Answer: No. The IRS says filers like you should be able to claim the difference on your 2020 federal income taxes. We’ve been getting versions of this question from multiple readers, so we’ll share the IRS’ explanation in detail.
By stimulus, you are referring to the Economic Impact Payment, which was dispersed as pandemic relief beginning in April. The full amount was $1,200 for eligible individuals with adjusted gross income up to $75,000, or $2,400 for couples filing jointly with adjusted gross income up to $150,000. Payments fell by $5 for each $100 above those thresholds (a reduction rate of 5%), until phasing out completely above $99,000 and $198,000, respectively. In addition, EIP recipients received $500 for each qualifying child under age 17. See calculation examples at 808ne.ws/calceip.

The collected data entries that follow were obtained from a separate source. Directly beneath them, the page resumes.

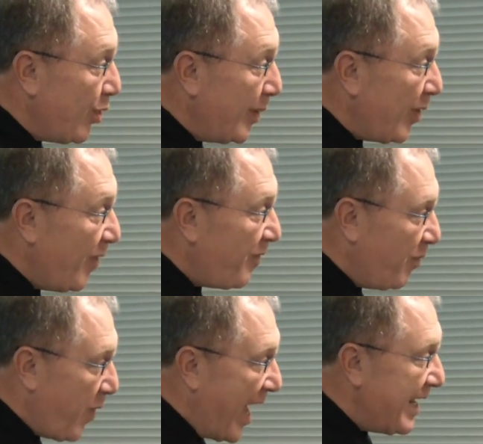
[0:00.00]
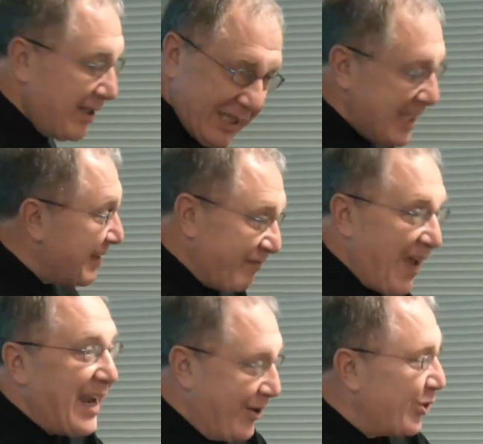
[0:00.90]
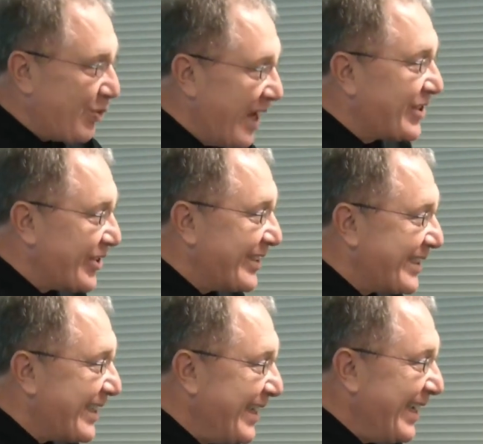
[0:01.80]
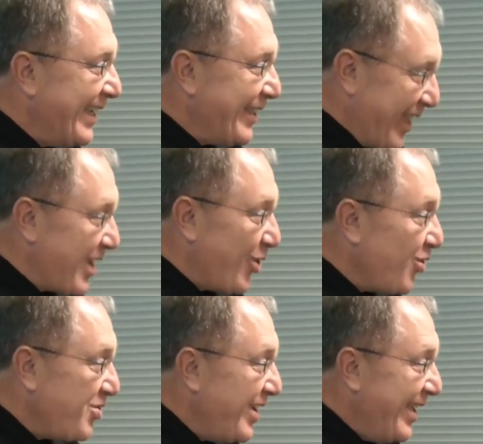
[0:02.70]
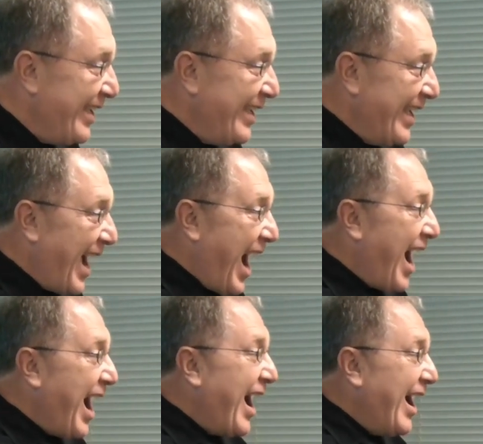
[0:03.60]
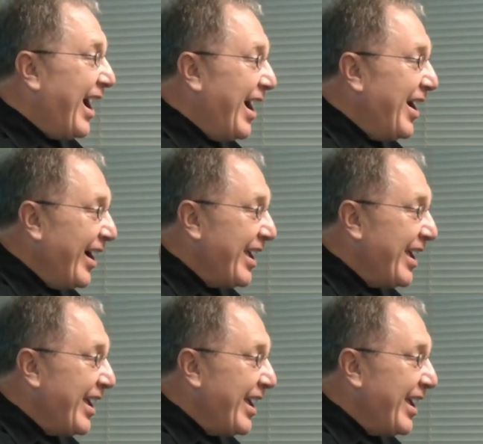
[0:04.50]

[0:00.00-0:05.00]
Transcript: the norm of one? This is very good questions. Thank you. Oh, oh, oh sorry.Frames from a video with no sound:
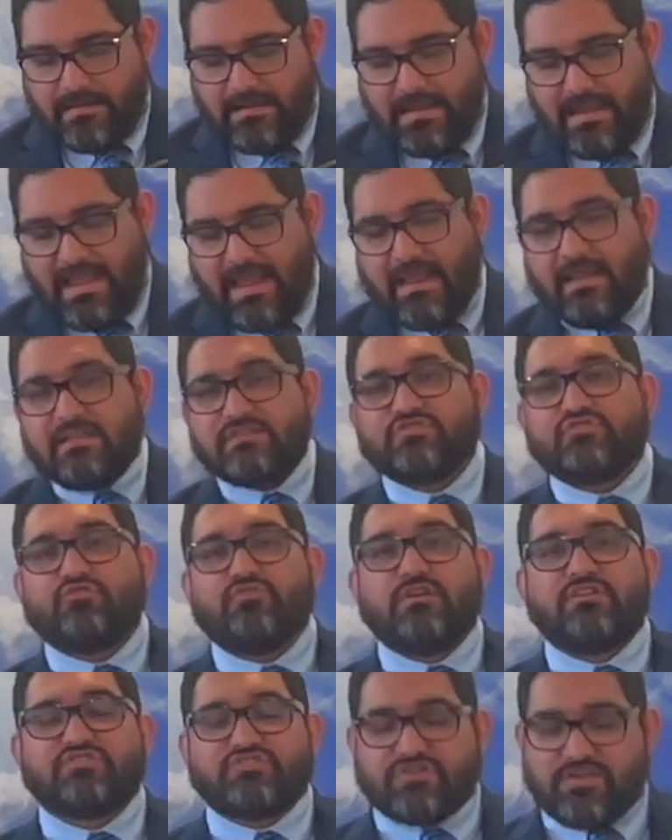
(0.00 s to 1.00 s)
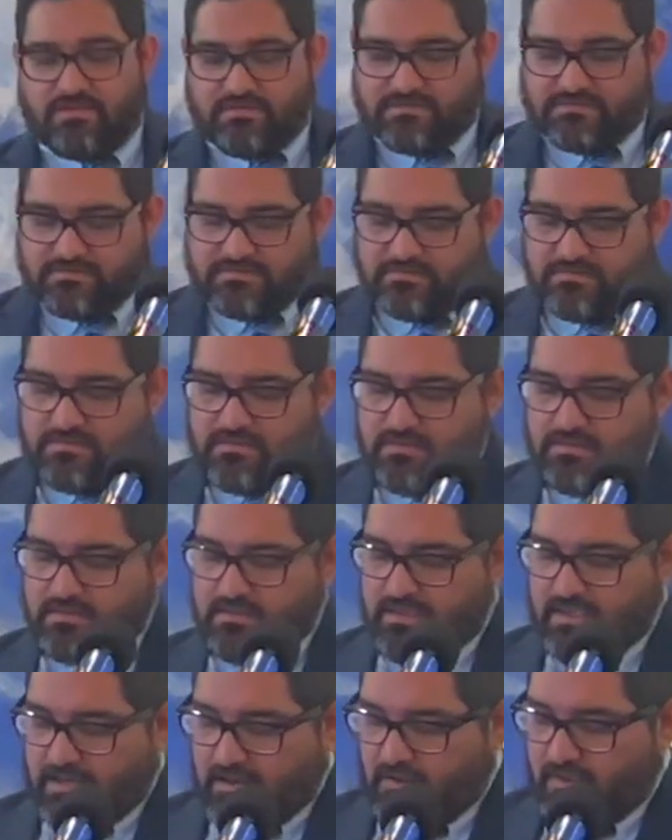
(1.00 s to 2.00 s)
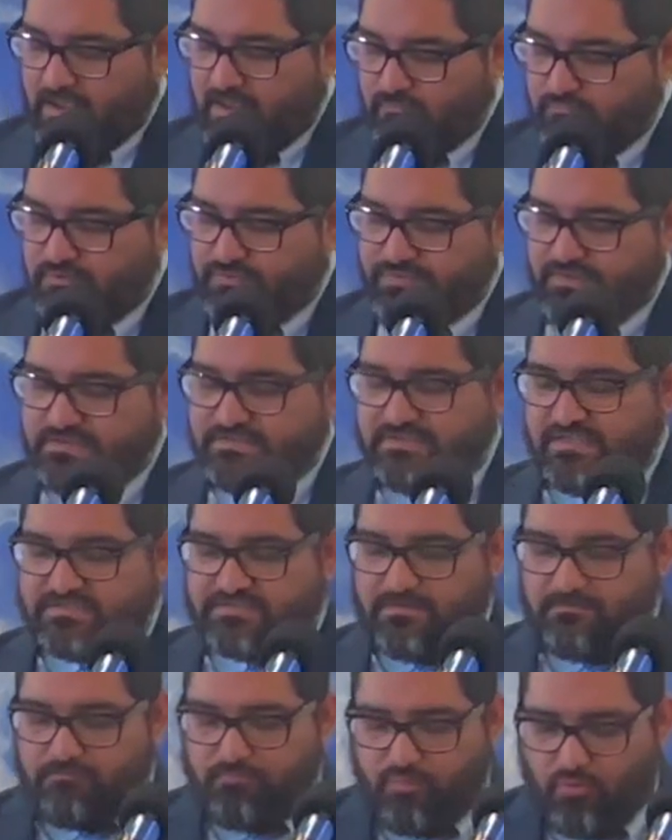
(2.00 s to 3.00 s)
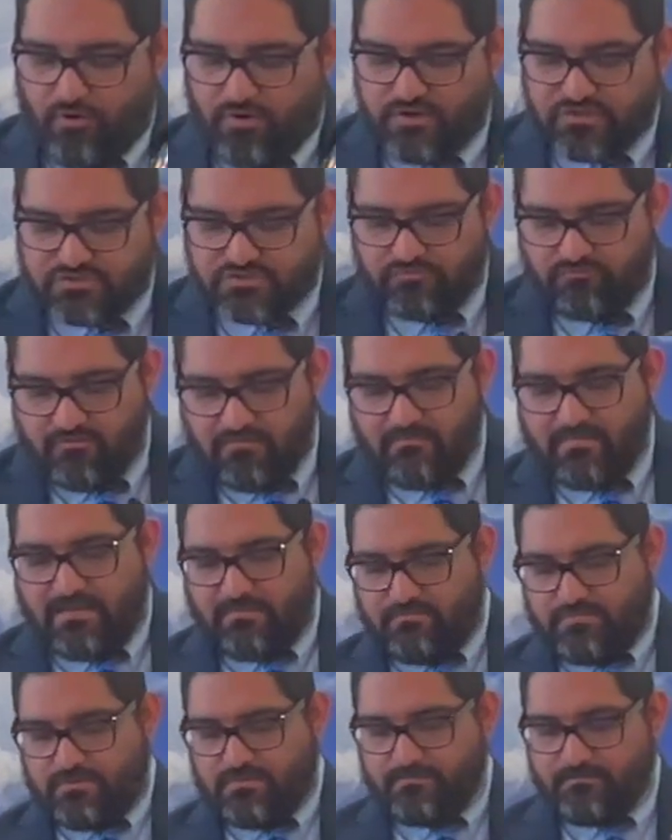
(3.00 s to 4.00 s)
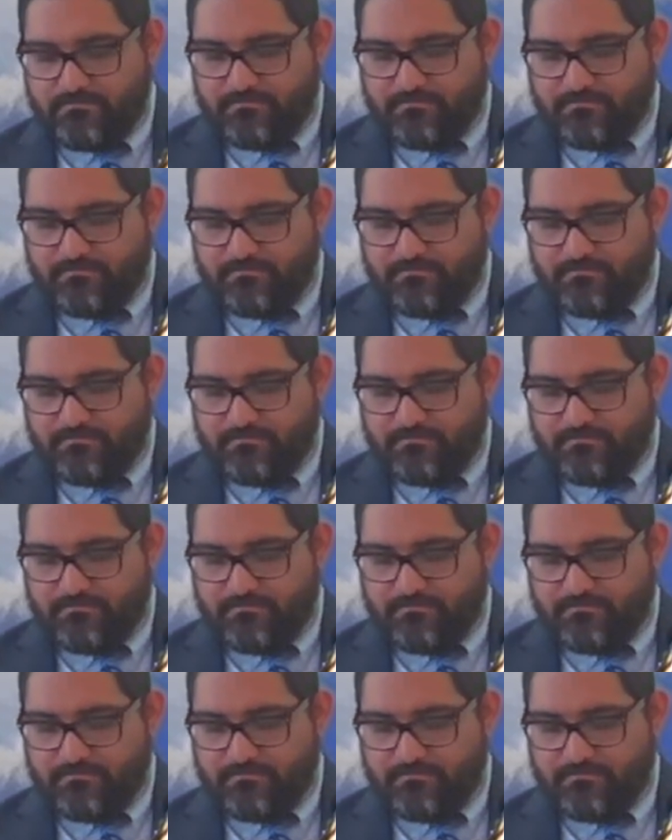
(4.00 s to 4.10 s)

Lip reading: And as Christians, and I'll end with this, it's important to remember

To calculate and issue the EIP for people who filed federal income tax returns, the IRS used the filer’s 2019 return if it was available and their 2018 return if it was not. Many 2019 returns were not available, commonly because the taxpayer had not yet filed (the usual April deadline was suspended because of the pandemic) or due to a backlog in processing.

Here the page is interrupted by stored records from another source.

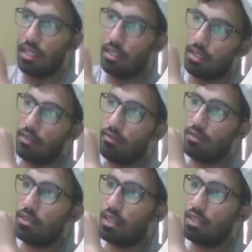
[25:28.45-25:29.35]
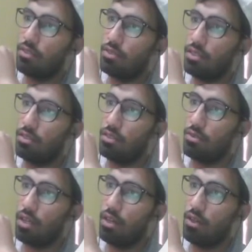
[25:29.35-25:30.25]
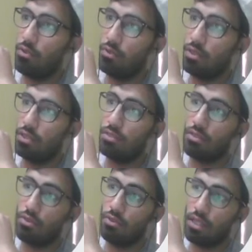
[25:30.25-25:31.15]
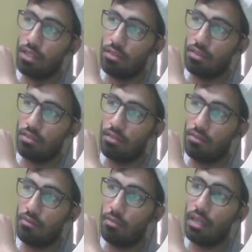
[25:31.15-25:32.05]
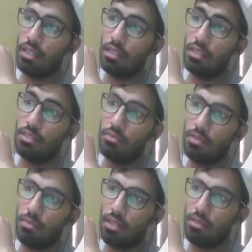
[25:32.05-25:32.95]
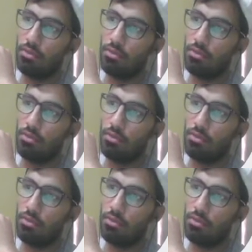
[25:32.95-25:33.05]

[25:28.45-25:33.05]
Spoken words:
and then we try to see, okay, how is the correlation, we might get something better.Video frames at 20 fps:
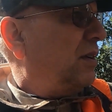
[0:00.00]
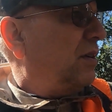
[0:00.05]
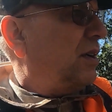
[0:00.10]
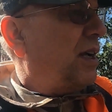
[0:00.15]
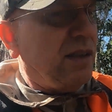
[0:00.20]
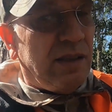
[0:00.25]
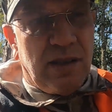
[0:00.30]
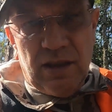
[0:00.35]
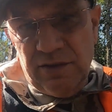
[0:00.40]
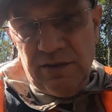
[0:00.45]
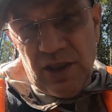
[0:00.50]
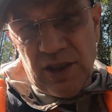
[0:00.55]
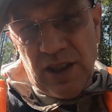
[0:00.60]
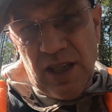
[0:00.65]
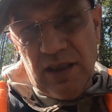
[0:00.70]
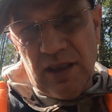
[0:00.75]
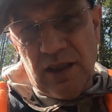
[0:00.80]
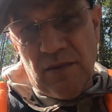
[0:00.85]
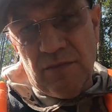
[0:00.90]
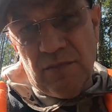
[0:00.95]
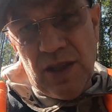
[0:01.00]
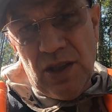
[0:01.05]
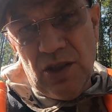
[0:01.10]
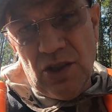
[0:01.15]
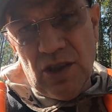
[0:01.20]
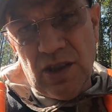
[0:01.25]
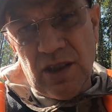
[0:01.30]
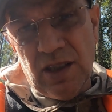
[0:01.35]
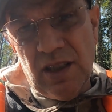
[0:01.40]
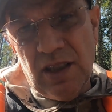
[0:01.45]
I love to get to
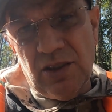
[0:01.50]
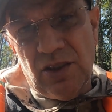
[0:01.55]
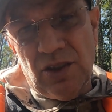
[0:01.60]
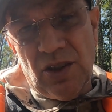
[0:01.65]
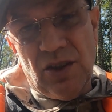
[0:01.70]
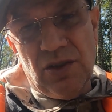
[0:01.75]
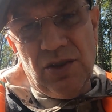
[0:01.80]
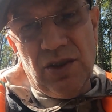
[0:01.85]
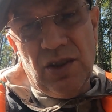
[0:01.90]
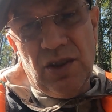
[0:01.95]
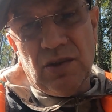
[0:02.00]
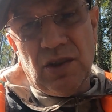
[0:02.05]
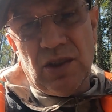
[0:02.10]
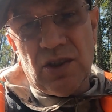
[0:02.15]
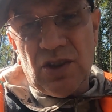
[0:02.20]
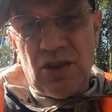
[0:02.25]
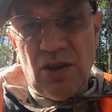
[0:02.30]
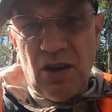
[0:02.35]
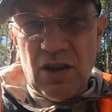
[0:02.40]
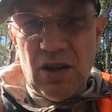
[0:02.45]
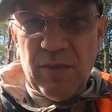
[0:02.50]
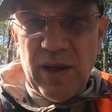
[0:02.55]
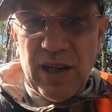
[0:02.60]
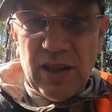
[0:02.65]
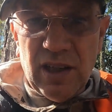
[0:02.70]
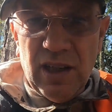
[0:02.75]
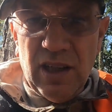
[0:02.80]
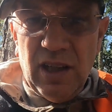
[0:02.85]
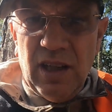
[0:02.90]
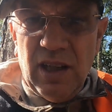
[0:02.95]
meet you and get to know you, and let's talk
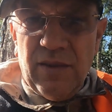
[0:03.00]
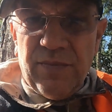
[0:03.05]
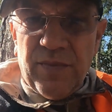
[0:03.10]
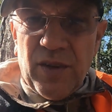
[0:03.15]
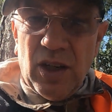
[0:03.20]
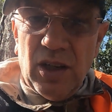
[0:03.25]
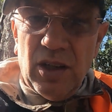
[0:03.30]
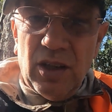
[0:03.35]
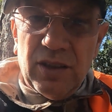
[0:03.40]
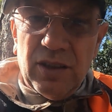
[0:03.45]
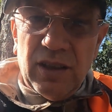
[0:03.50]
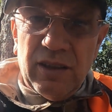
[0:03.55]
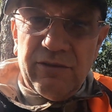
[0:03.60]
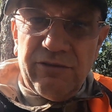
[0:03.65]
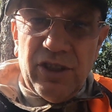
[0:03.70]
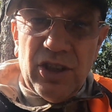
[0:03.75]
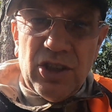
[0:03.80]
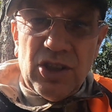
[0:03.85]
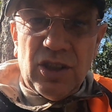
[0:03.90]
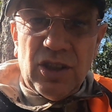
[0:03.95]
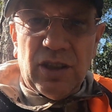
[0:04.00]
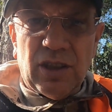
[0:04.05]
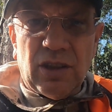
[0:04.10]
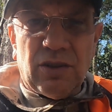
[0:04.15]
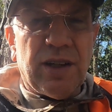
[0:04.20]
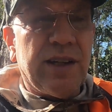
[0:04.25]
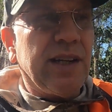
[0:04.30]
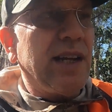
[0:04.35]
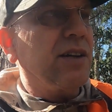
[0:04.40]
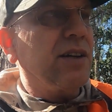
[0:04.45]
about hunting and fishing and the
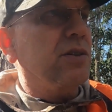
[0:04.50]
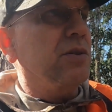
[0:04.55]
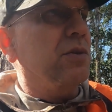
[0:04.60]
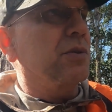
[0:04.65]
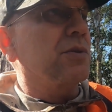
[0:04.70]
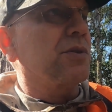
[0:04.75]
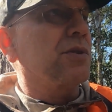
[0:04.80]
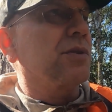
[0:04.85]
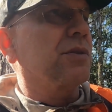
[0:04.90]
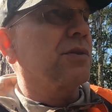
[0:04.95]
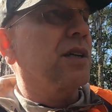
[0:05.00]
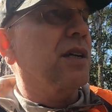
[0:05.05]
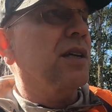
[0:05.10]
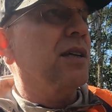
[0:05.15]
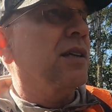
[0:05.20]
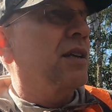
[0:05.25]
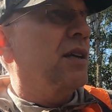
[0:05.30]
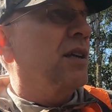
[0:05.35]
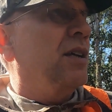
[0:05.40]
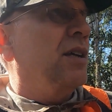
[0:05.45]
great outdoors, okay?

Filers for whom the 2018 return was used won’t get an automatic payment if their 2019 return shows they should have received more. “If an individual received a payment that is less than the full amount to which the individual is entitled, the individual will be able to claim an additional amount based on his or her 2020 tax return when the individual files it in 2021,” the IRS says on its website.

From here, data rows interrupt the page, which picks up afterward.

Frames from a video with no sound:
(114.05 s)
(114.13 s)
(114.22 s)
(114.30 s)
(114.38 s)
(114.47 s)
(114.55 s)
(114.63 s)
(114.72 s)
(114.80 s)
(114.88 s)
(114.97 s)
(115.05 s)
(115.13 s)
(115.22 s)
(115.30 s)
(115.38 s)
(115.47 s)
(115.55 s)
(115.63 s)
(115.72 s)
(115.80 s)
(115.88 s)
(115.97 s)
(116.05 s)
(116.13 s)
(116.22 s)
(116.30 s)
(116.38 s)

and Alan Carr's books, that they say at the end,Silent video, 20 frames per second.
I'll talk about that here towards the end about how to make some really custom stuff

Likewise, to answer another reader’s question, the IRS won’t issue an EIP now if you were deemed ineligible based on your 2018 return but are eligible based on your 2019 return. You also would claim the credit on your 2020 taxes, it says.
Q: I recently lost my wallet and my driver’s license was inside. I know all the places are closed and I can’t make an online appointment to do my license right away. But I really need something so I can drive my vehicle to go work. What should I do? Can I get some approval paper to drive a vehicle?
A: You should be able to order a duplicate of your lost license online, at www1.honolulu.gov/duplicates, since yours was a regular license (not a commercial one) issued in Honolulu County.
Once you place your order, a temporary paper card will be mailed to your address on file within three to four business days, according to the city. The permanent plastic card will arrive by mail in four to eight weeks, it says. To be clear, this will be an exact duplicate of your existing license, with no change in the expiration date or any other information.
It costs $7 to order a duplicate license online, payable by credit or debit card. All payments are nonrefundable without exception, the city says, so if your old license turns up, you won’t be able to cancel your order and get your money back.
Oahu residents also can use this process to add a gold star to their license, if they last renewed after May 2014 and all their required documents are on file. In that case, no temporary paper card would be mailed. The plastic card would arrive by mail in four to eight weeks.
Mahalo to Lisa and her crew cutting grass along the road. On Sept. 1 I received a phone call from Corrections … wondering if I should answer! Lisa identified herself and said her crew had found a torn envelope with a check from me to a financial institution. Would I like to come get it? I did. It was found far away from where I live. This house payment would have been late, obviously causing problems. Kudos to Lisa and her crew, and good luck to them all! — K.O.